In summary: Given a piecewise-affine hybrid system with external events and a reach/avoid/stay specification the toolbox can automatically find a control strategy.


The PAHS toolbox V1.1 supports the following features

  • Determine control to facet properties of affine systems on polytopes

    • Autodetection of simplices for faster computations

  • Computing discrete equivalents of affine systems on polytopes

    • Visualising discrete equivalents (2D only)

  • Computing discrete game abstractions of PAHS

    • Support for Matlab parallel computing (linear speedup)

  • Converting Init, Goal and Avoid sets to specifications on a discrete abstraction

  • Finding winning strategies for discrete abstractions using UppAal

  • Refining strategies to affine control laws on the polytopes

    • User defineable optimisation functions

    • Montecarlo simulation of controlled affine systems on polytopes

    • Plotting Montecarlo simulations (2D only)

  • Simulating controlled PAHS

    • Plotting PAHS and simulations (2D only)


There are a number of restrictions on the PAHS

  • All resets are identity

  • No guards on external events

Known bugs and regressions

This is a list of known bugs that should be corrected in future releases

  • Controller generation does not support controllable external events

  • New method for plotting monte carlo simulations and discrete equivalents does not work for 3D

Planned features

The following features are planned for future realeases (if any)

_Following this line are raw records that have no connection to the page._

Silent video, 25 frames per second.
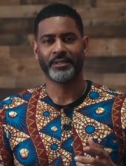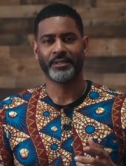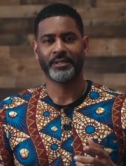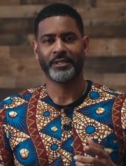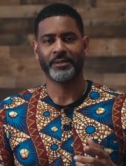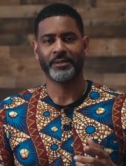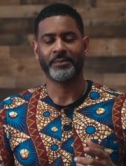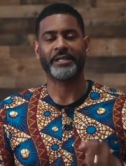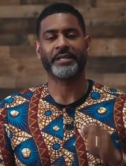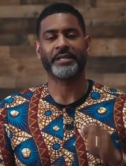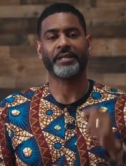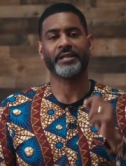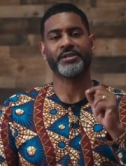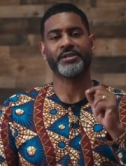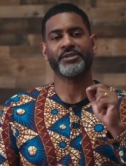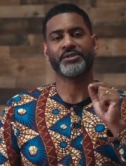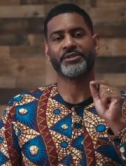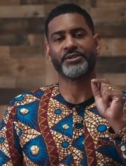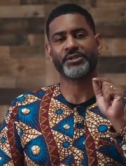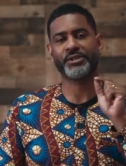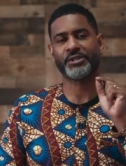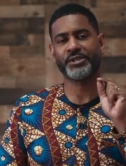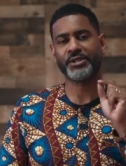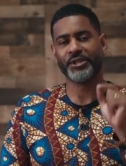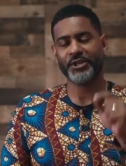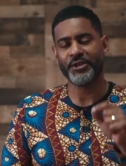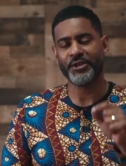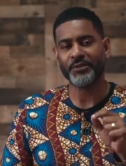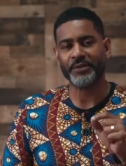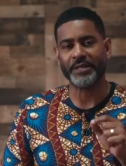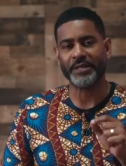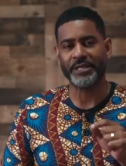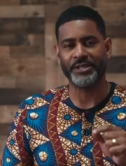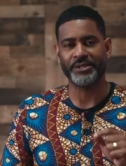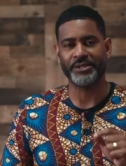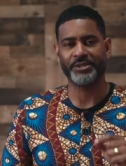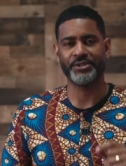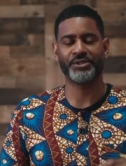because
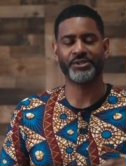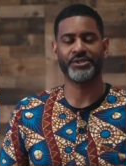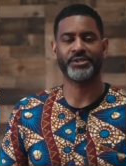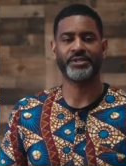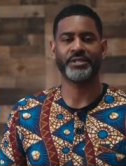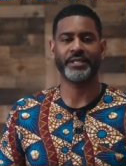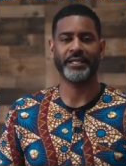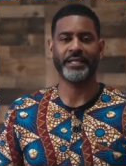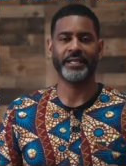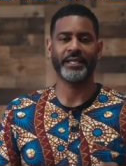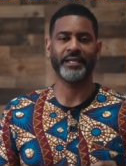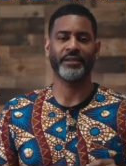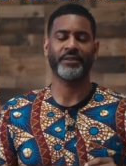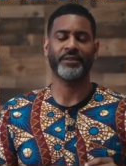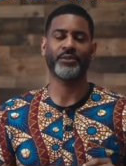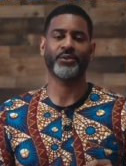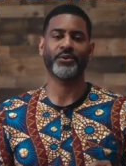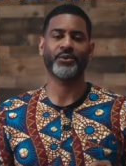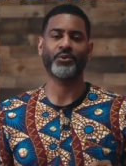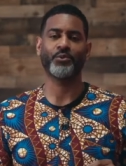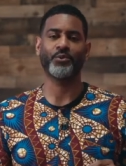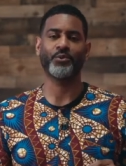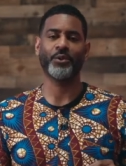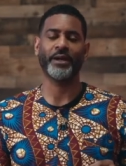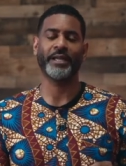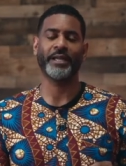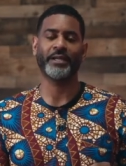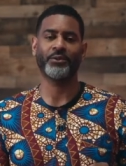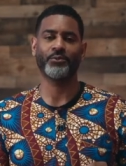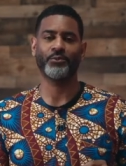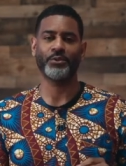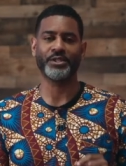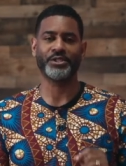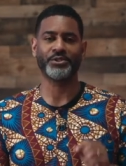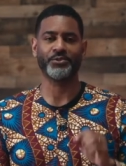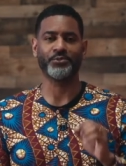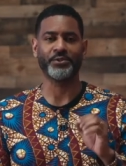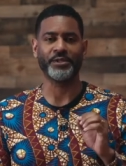courage, in the way in
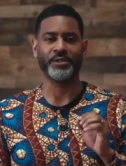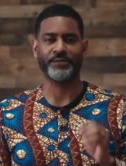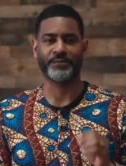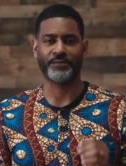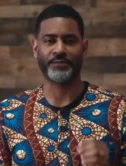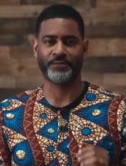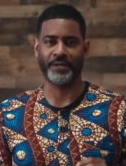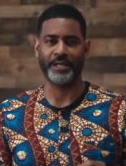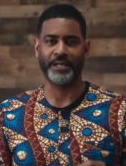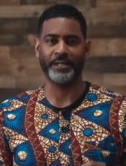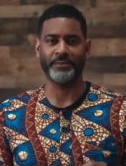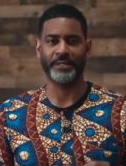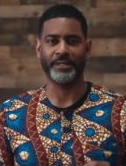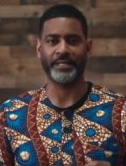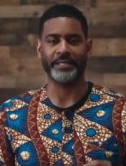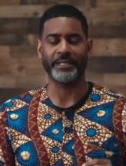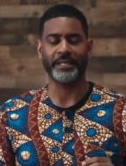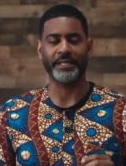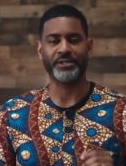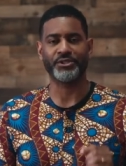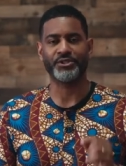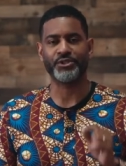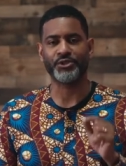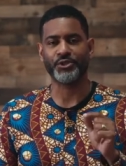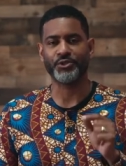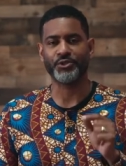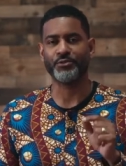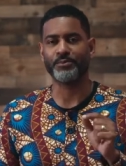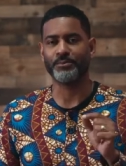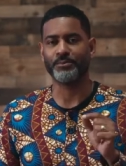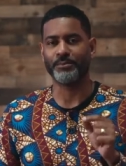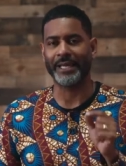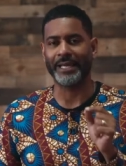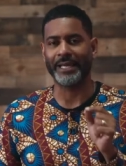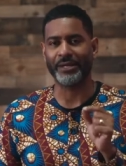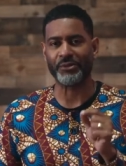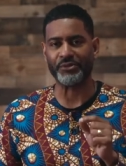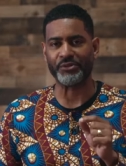which we frame it, is too
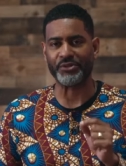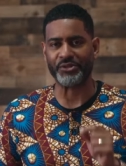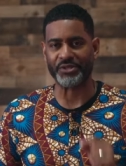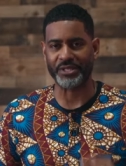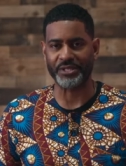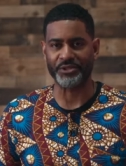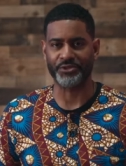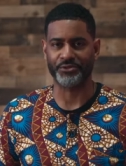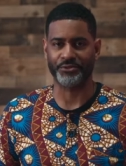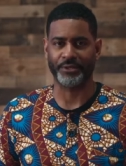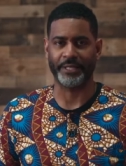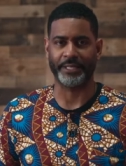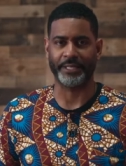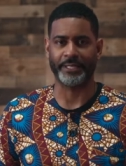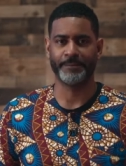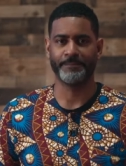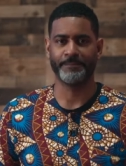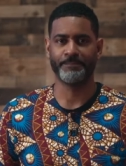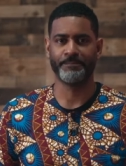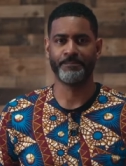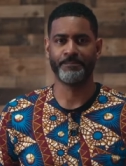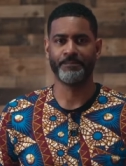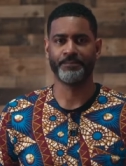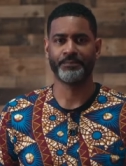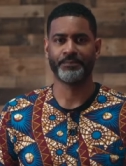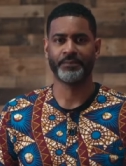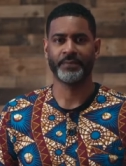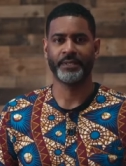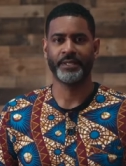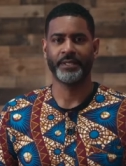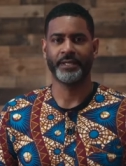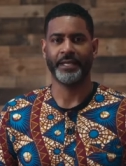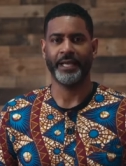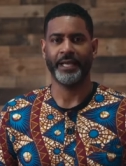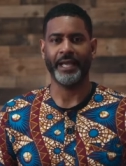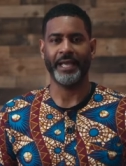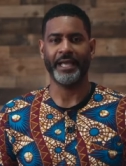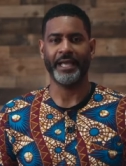male-centric.
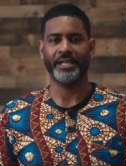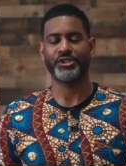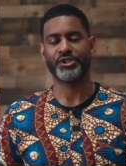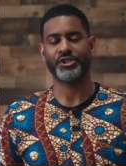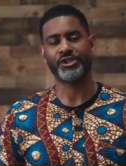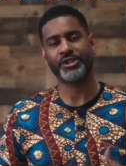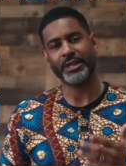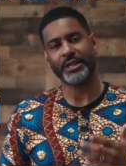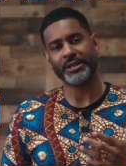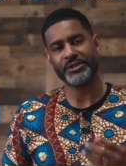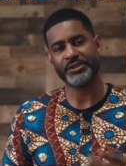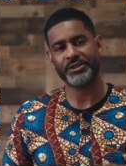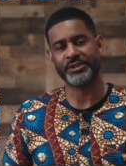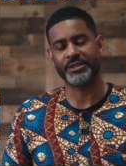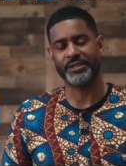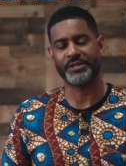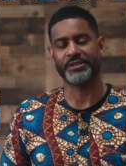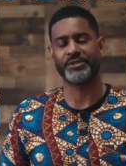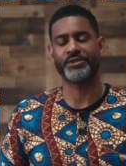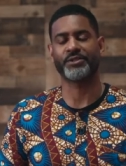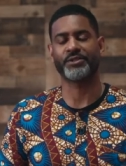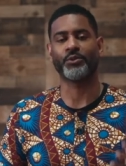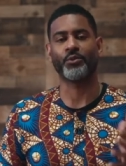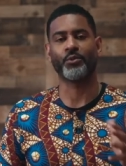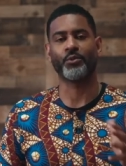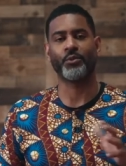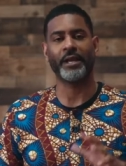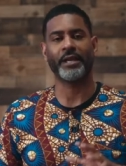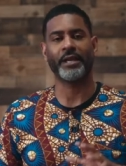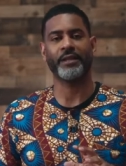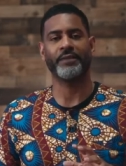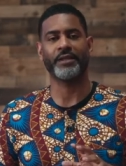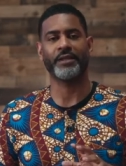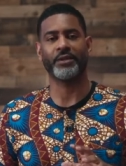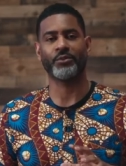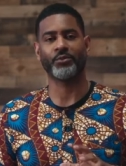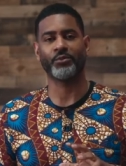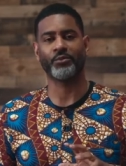And justice, the way
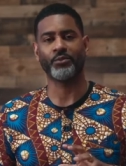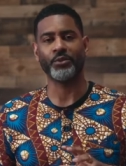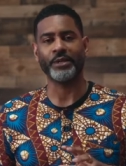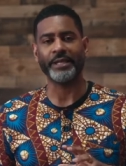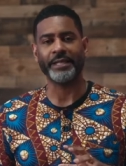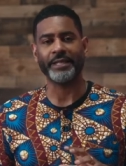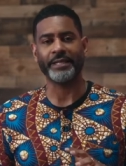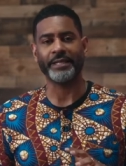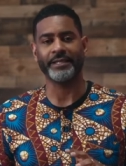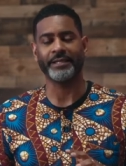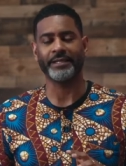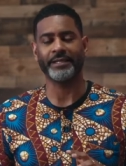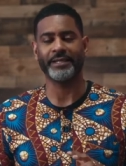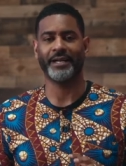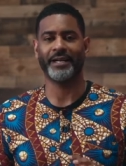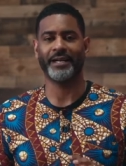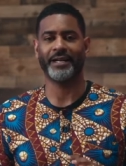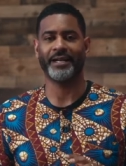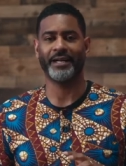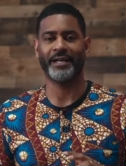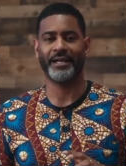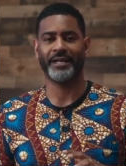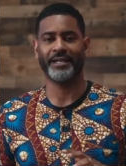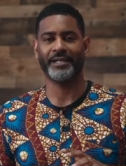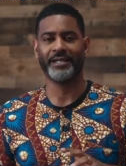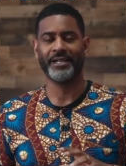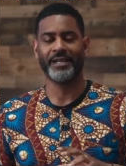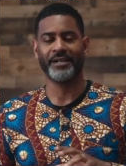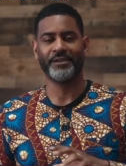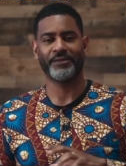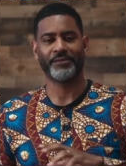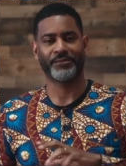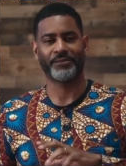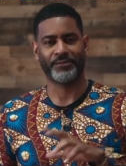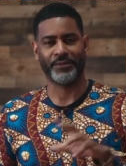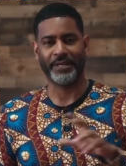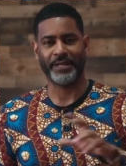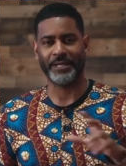that we
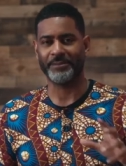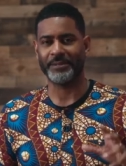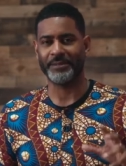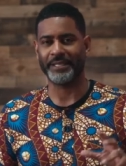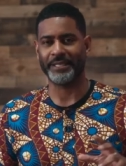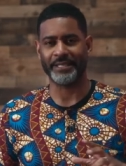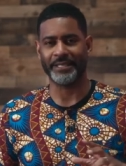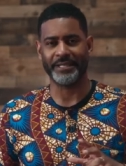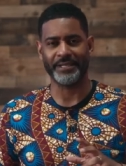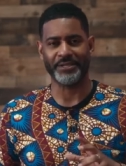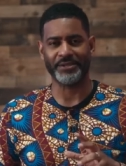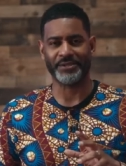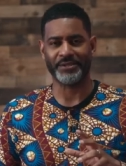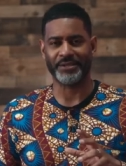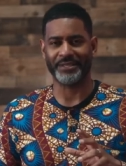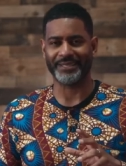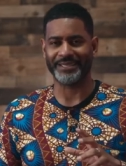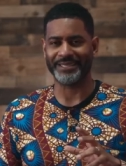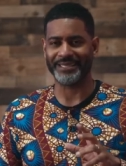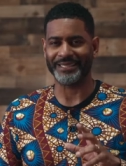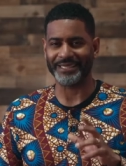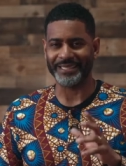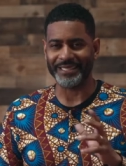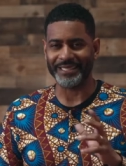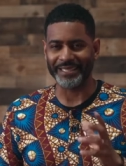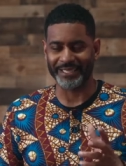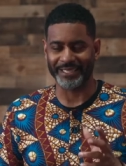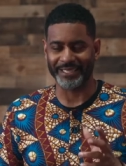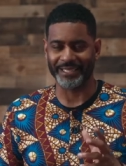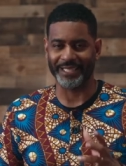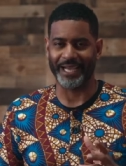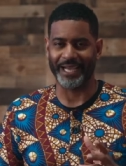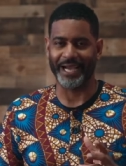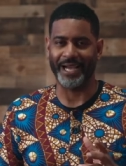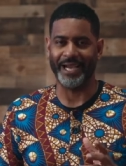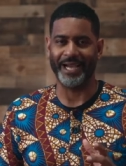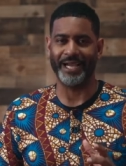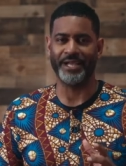frame it, is
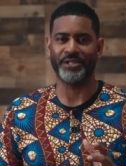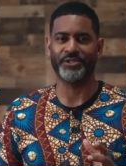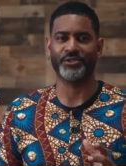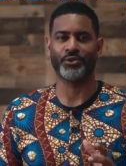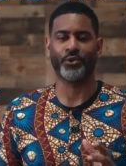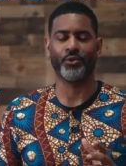legalized,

  • Support for affine reset maps on external events

  • Support guards on external events (unions of polytopes)

  • Support for a Runge-Kutta based solver in the simulator

  • Parallelisation of refinement function

  • Helper functions for creating PAHS

  • Yalmip support (initial tests shows its slower for small problems)

  • Montecarlo simulation of controlled PAHS


The PAHS toolbox as licensed under the GPL V3.

The toolbox includes sligthtly modified versions of files from the RANDOM_DATA library authored by John Burkhardt and licensed under the LGPL. These can be found in the burkhardt subdirectory.